(VOVWORLD) - Ministers of Interior of EU member countries have agreed on new security measures which require visitors to the EU’s borderless Schengen area to undergo online screening before arrival.
France's border checkpoint (Photo: AP) |
The EU is tightening security in the wake of terrorist attacks carried out by the Islamic State and waves of illegal migrants. The measures will check visitors’ identity documents and other details against a variety of EU security and crime databases.
Citizens of 60 countries do not need to apply for a visa to the Schengen area, such as the US, Canada, Australia, Japan, Brazil, Chile, Argentina, Albania, and Bosnia-Herzegovina. Under the new proposal, those who apply for visa exemption to visit Schengen area, including 22 EU countries, Norway, Iceland, Switzerland, and Denmark, will have to complete a 5euro online security check for multiple entries in more than 3 years. The proposal will need the approval of European Parliament and will take effect by 2020.

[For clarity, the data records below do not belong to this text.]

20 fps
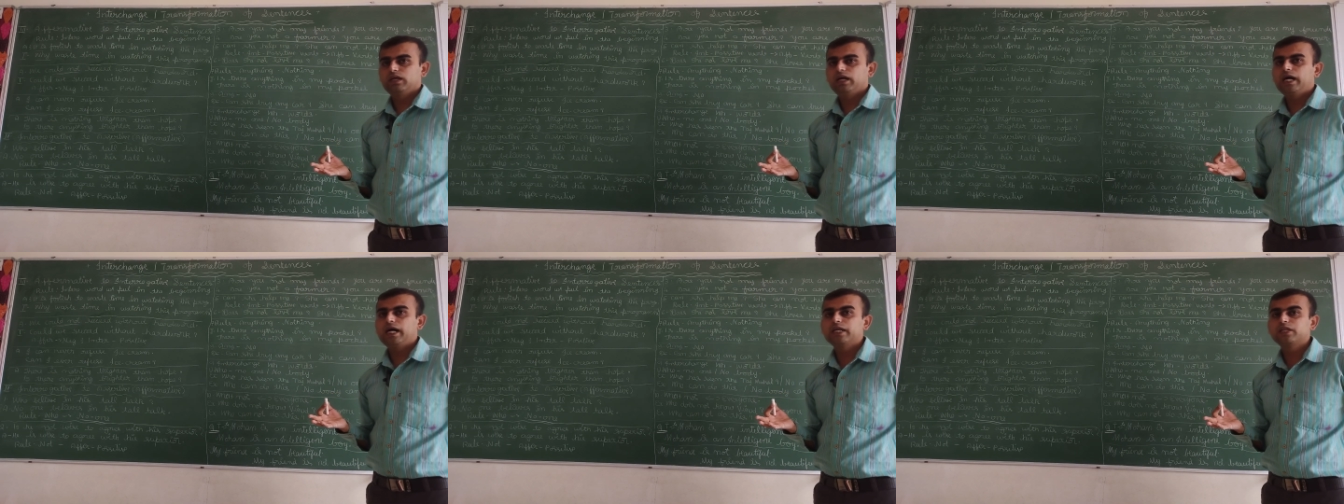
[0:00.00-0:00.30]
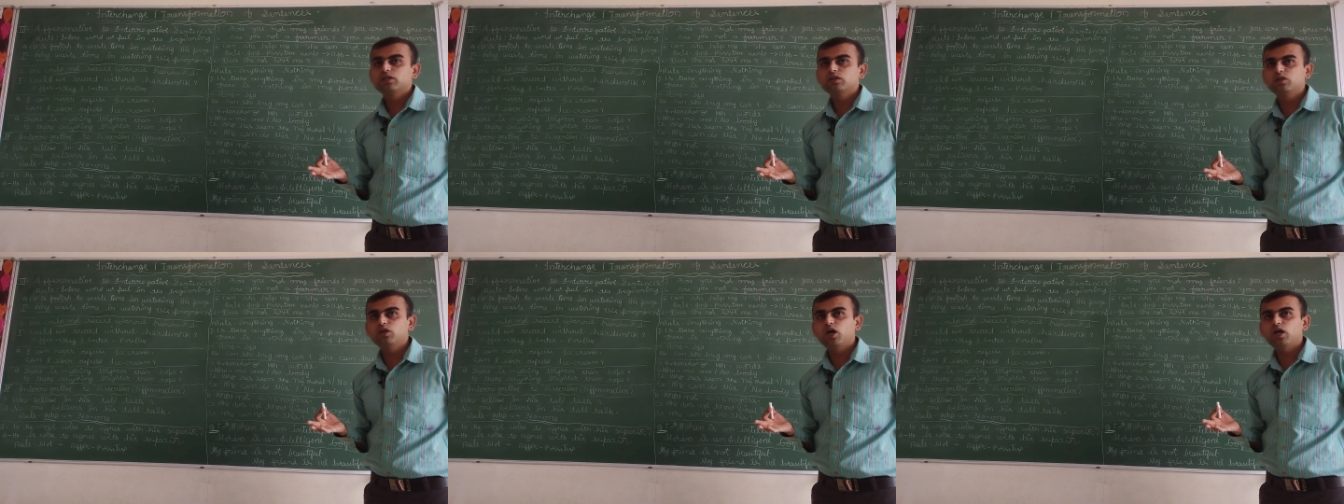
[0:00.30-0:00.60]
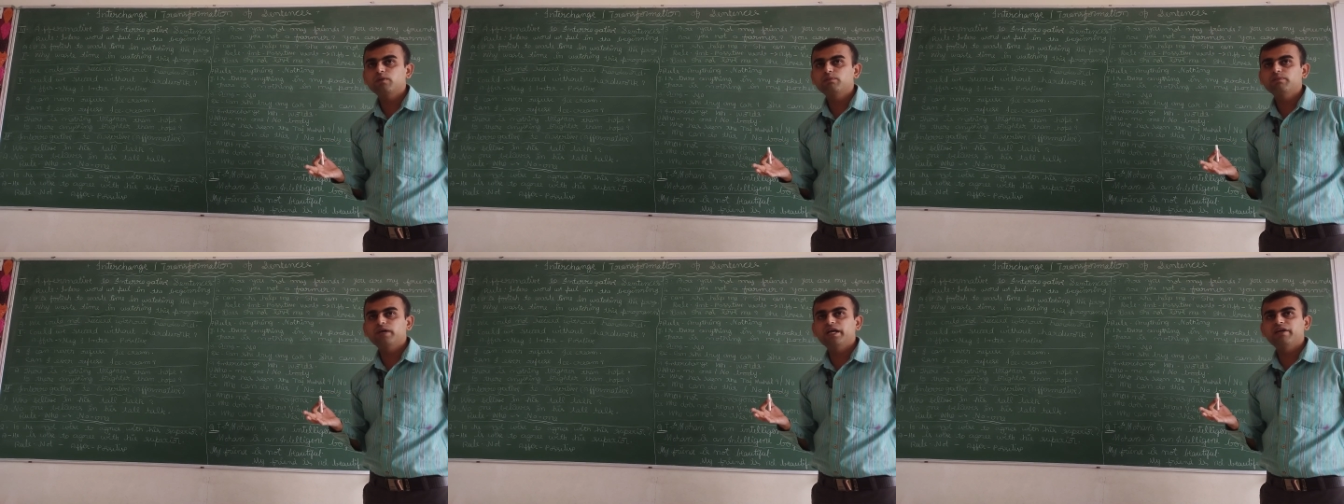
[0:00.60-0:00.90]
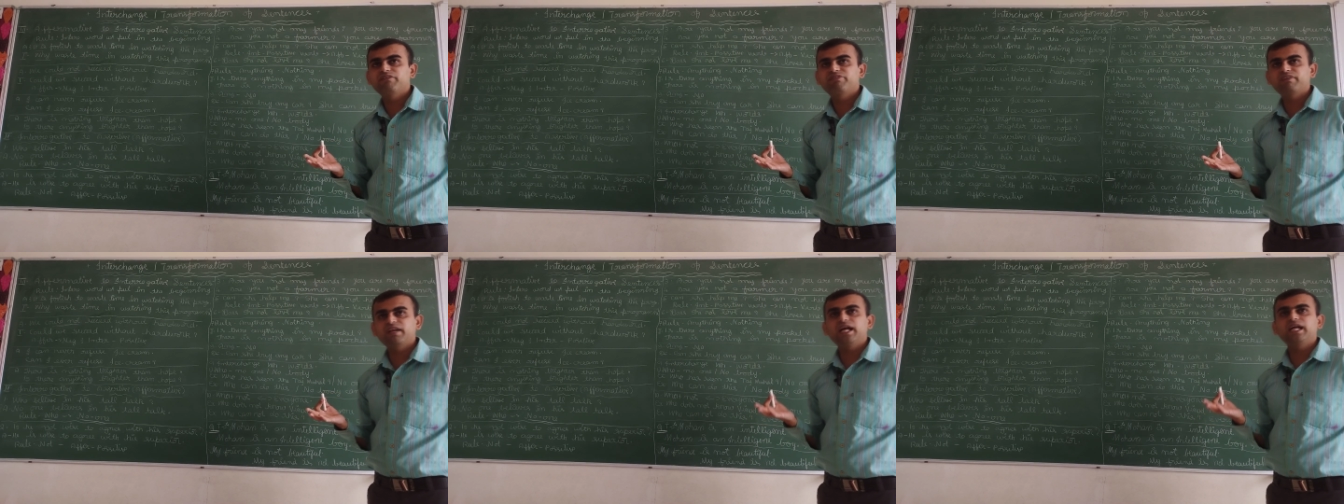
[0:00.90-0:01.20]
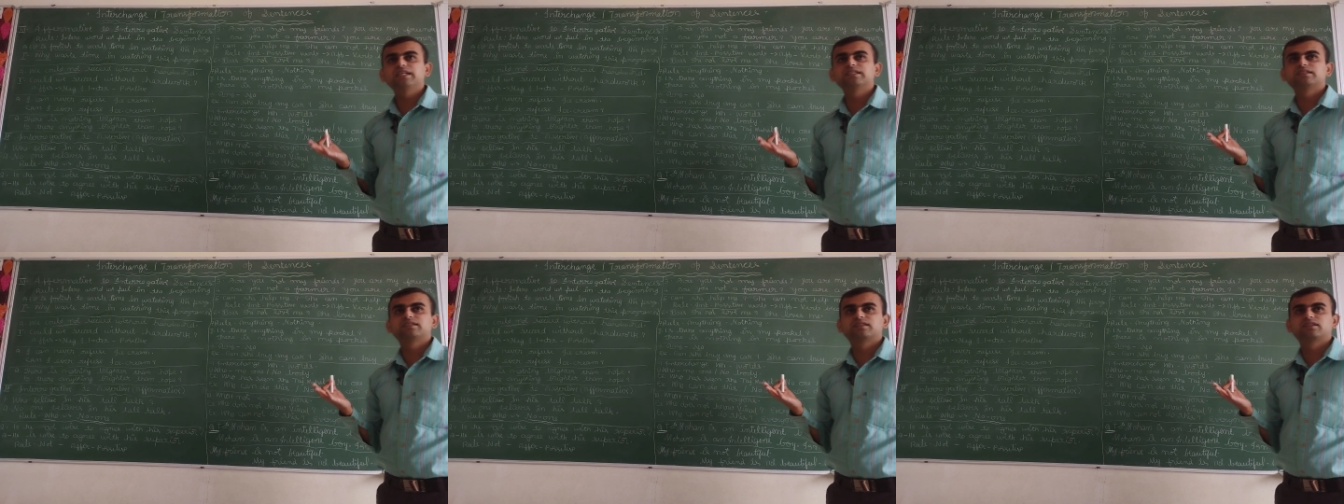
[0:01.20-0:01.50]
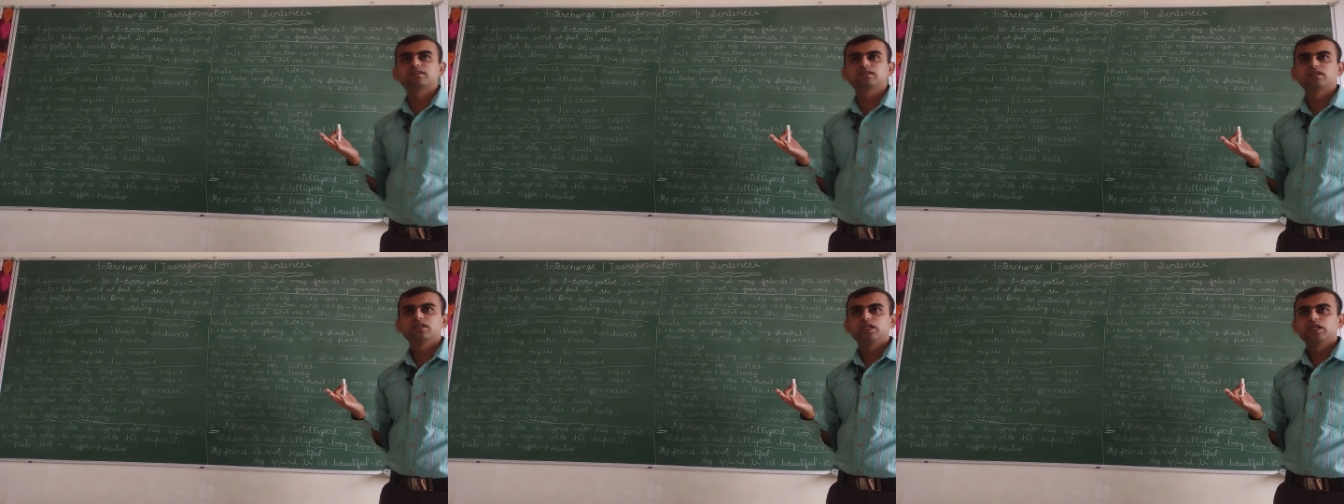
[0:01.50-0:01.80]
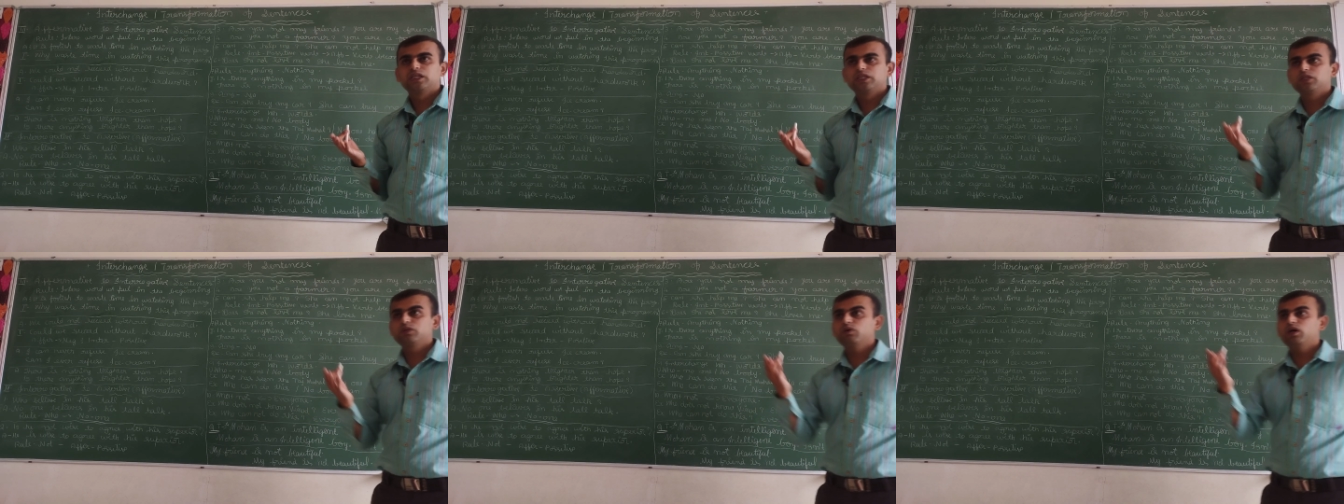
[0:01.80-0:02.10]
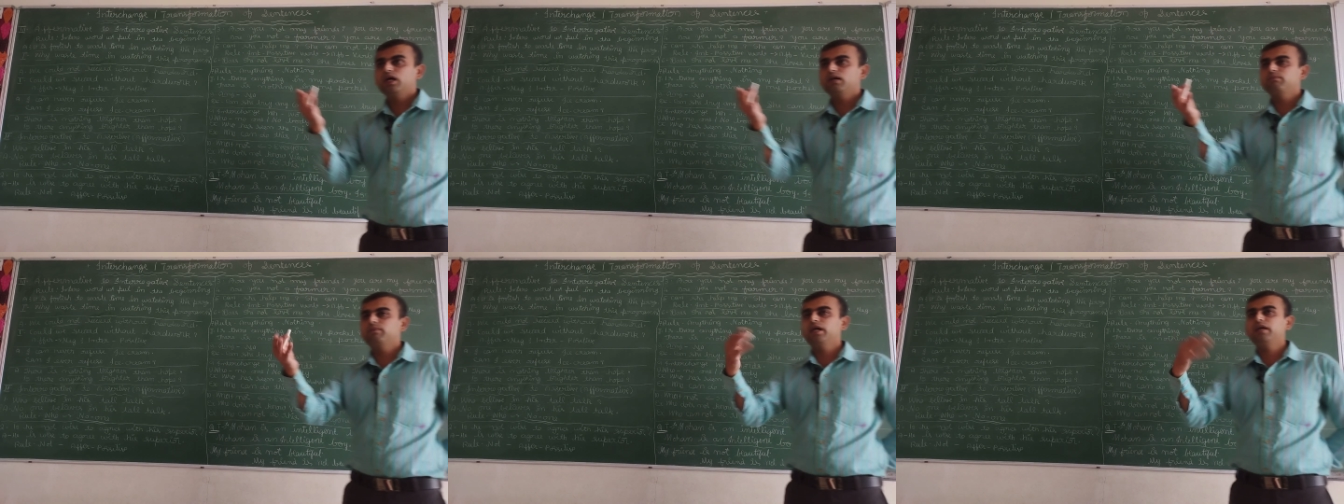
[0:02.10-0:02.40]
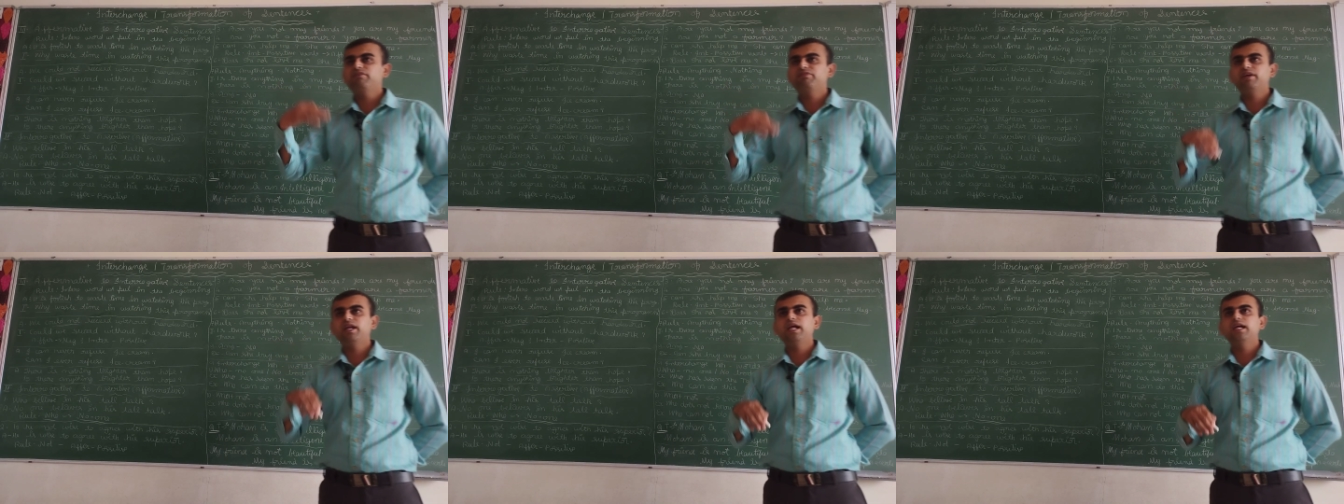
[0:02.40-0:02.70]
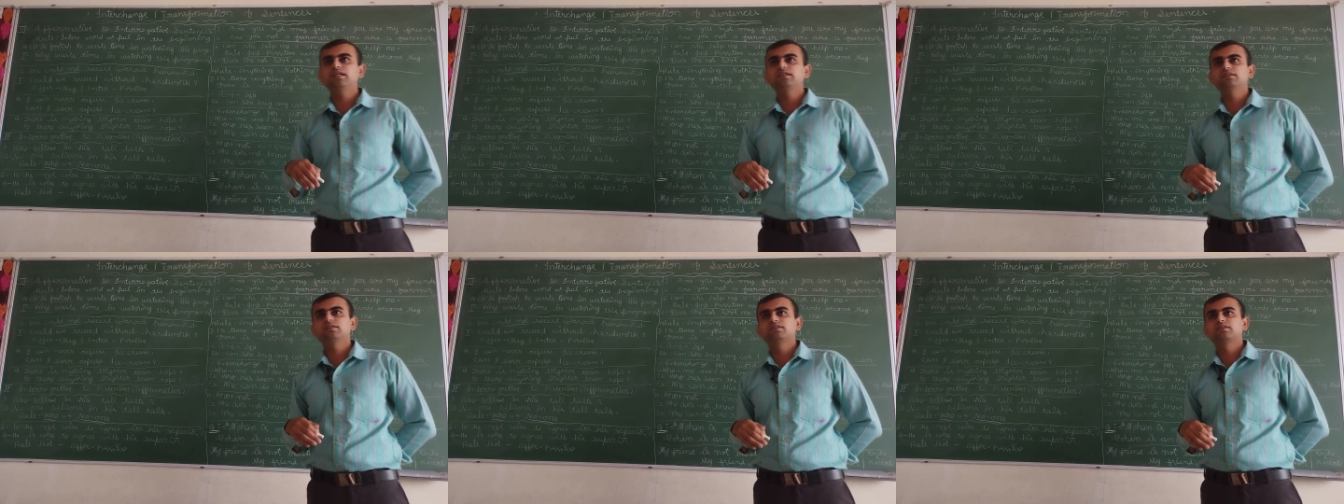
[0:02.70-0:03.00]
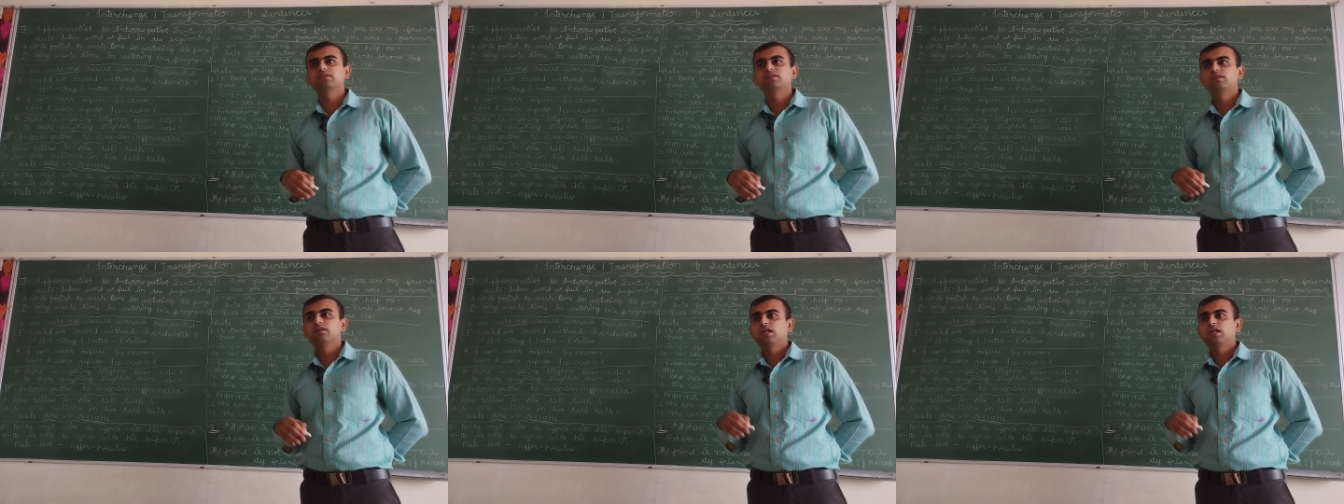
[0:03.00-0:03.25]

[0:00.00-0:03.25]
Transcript: Are you not my friends? You are my friends.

In April, in an effort to ensure security in Europe, EU member states reintroduced temporary border controls, requiring EU nationals to show their passports or ID cards when travelling from one border-free Schengen EU country to another. EU nationals also underwent database checks at national, continent, and global levels. The decision caused traffic chaos over the weekends in Slovenia-Croatia border area, an important transit point of the so-called Balkan migrant trial, which was sealed off in 2016.